(Stored data)

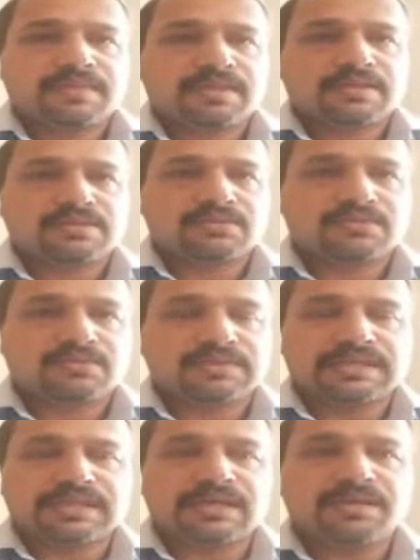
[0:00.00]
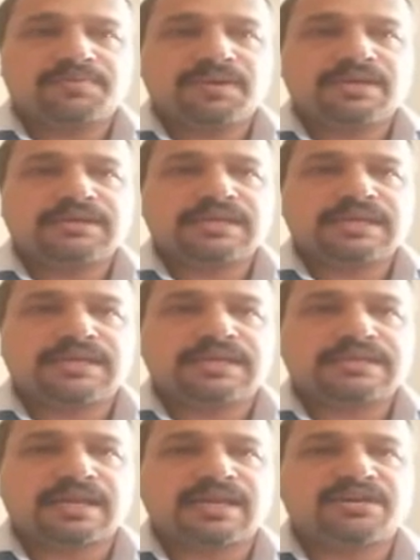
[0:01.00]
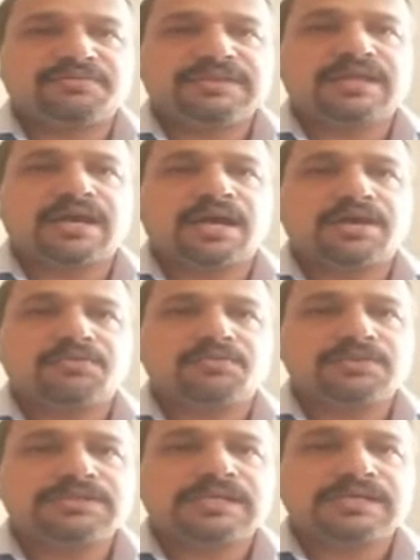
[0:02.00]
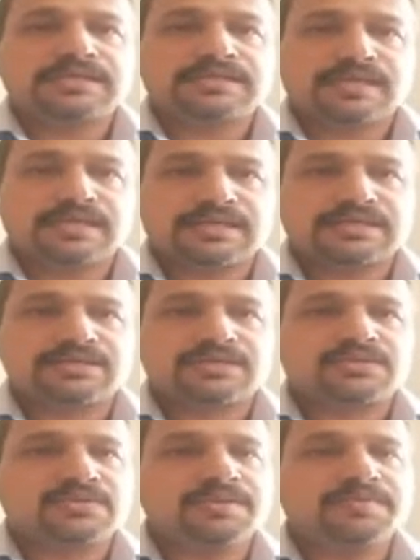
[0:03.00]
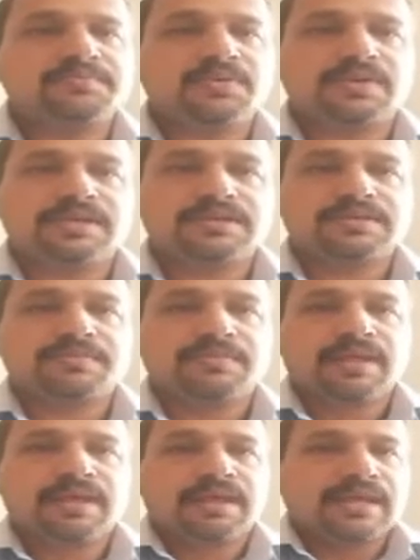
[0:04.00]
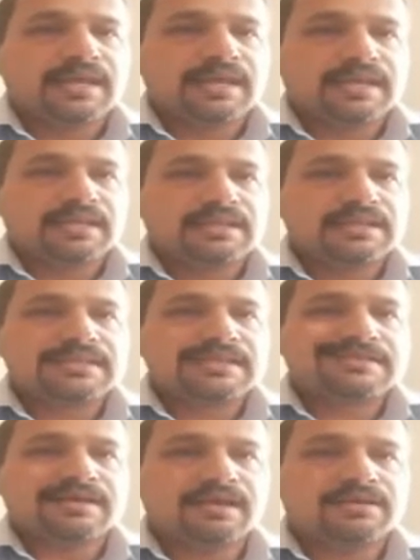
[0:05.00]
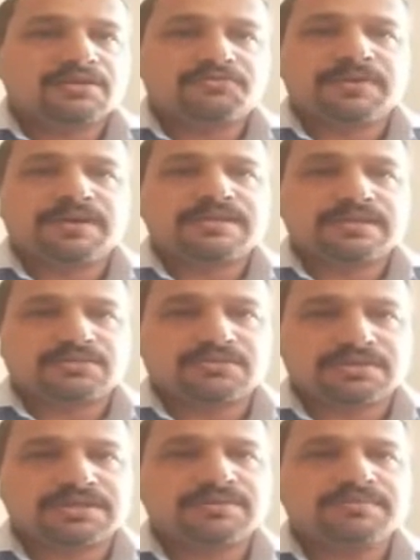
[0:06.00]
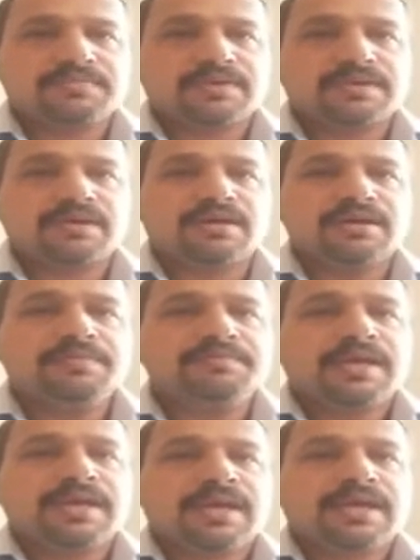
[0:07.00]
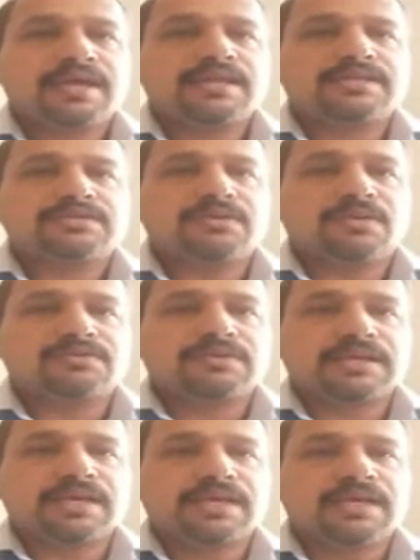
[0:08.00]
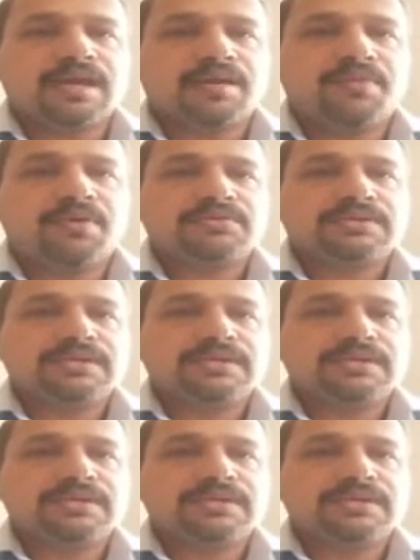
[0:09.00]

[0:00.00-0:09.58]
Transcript: So the second part, it is added with I would take it to the police. This is a different situation here. Anne is not thinking about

[Action item]:
Print the records above word for word, omitting any picture they contain.

[Task solution]:
[0:00.00]
[0:01.00]
[0:02.00]
[0:03.00]
[0:04.00]
[0:05.00]
[0:06.00]
[0:07.00]
[0:08.00]
[0:09.00]

[0:00.00-0:09.58]
Transcript: So the second part, it is added with I would take it to the police. This is a different situation here. Anne is not thinking about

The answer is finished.